== RECORDS PROVIDED ==
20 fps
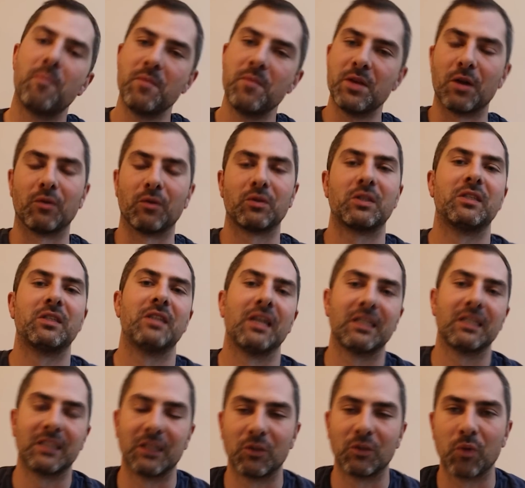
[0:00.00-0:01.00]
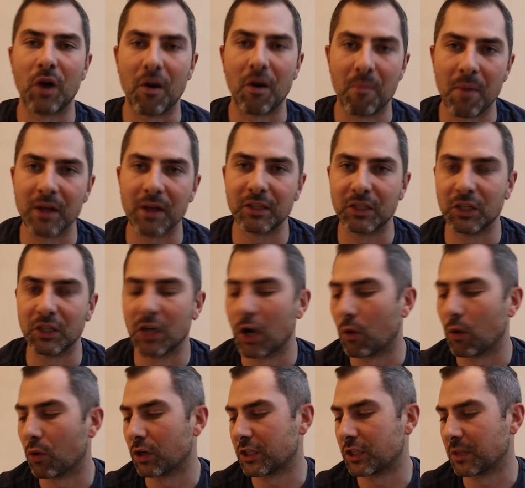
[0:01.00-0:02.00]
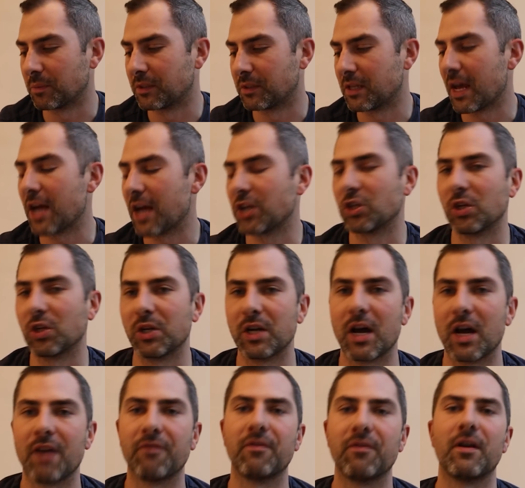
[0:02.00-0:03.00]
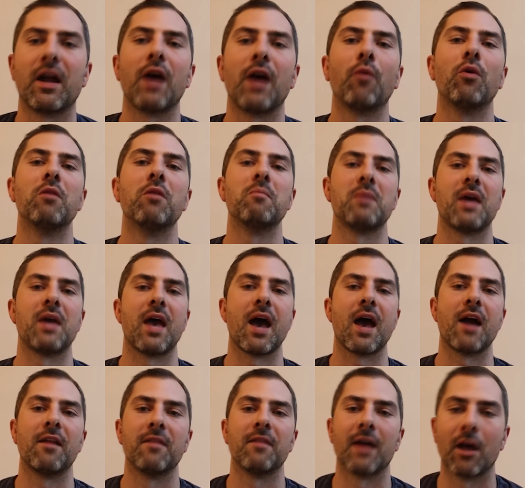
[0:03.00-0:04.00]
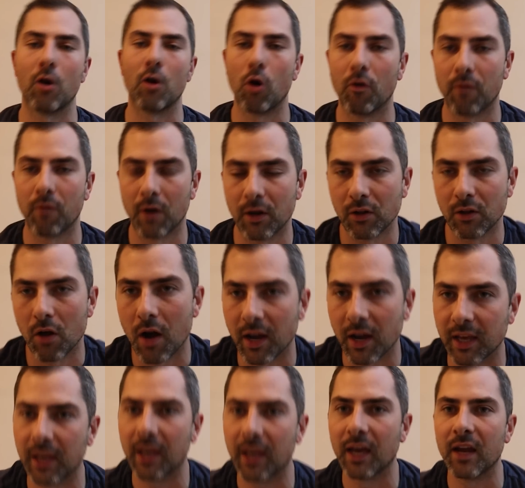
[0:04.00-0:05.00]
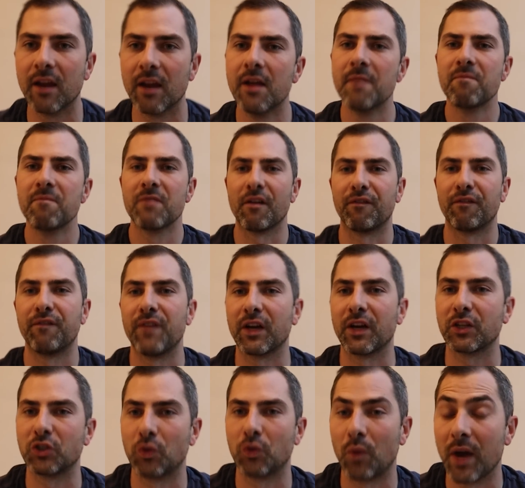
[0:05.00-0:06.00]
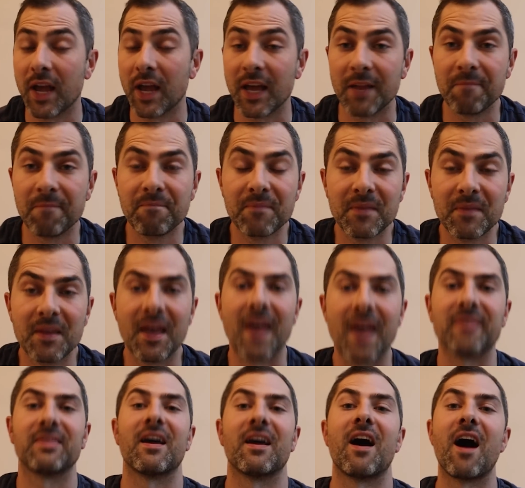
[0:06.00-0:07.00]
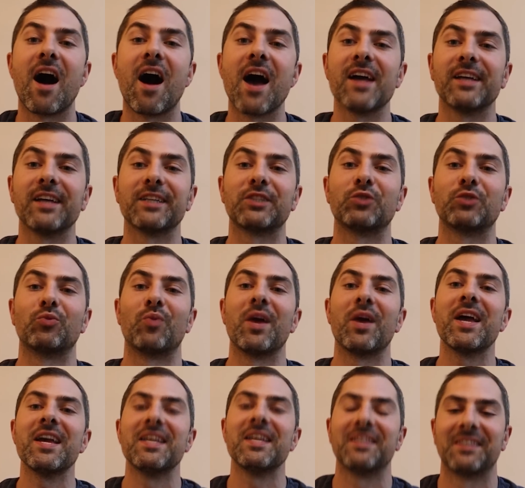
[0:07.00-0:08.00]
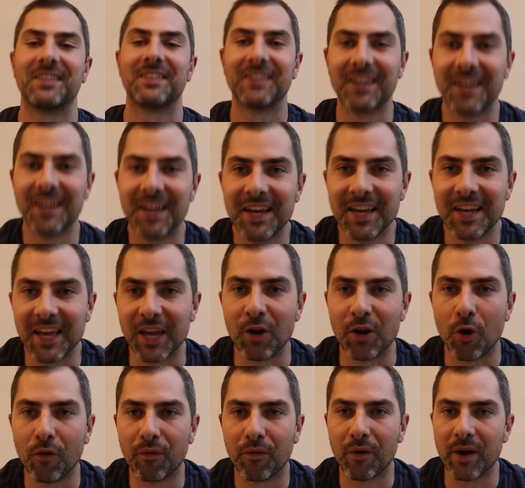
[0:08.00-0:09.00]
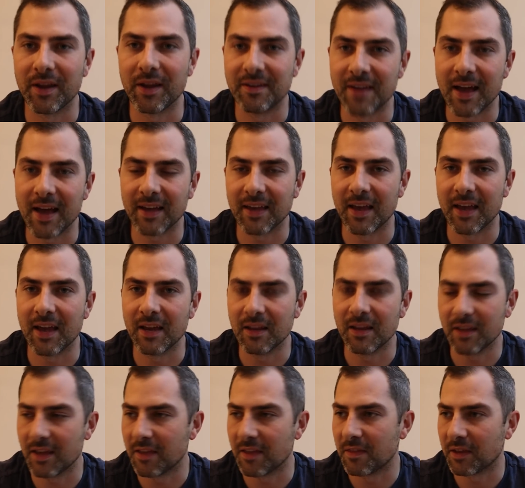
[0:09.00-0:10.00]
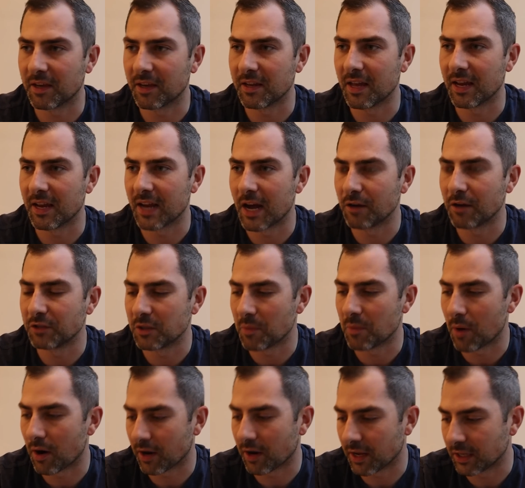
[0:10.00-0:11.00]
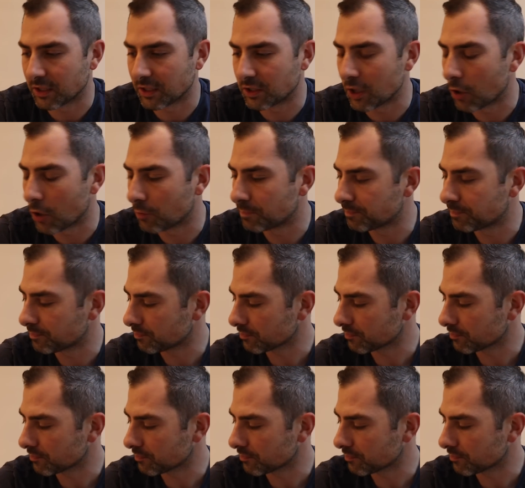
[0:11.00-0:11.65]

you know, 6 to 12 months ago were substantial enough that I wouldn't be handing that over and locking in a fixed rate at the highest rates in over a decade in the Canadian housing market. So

== EXERCISE INSTRUCTIONS ==
Print every entry verbatim and leave all pictures out.

== EXERCISE ANSWER ==
20 fps
[0:00.00-0:01.00]
[0:01.00-0:02.00]
[0:02.00-0:03.00]
[0:03.00-0:04.00]
[0:04.00-0:05.00]
[0:05.00-0:06.00]
[0:06.00-0:07.00]
[0:07.00-0:08.00]
[0:08.00-0:09.00]
[0:09.00-0:10.00]
[0:10.00-0:11.00]
[0:11.00-0:11.65]

you know, 6 to 12 months ago were substantial enough that I wouldn't be handing that over and locking in a fixed rate at the highest rates in over a decade in the Canadian housing market. So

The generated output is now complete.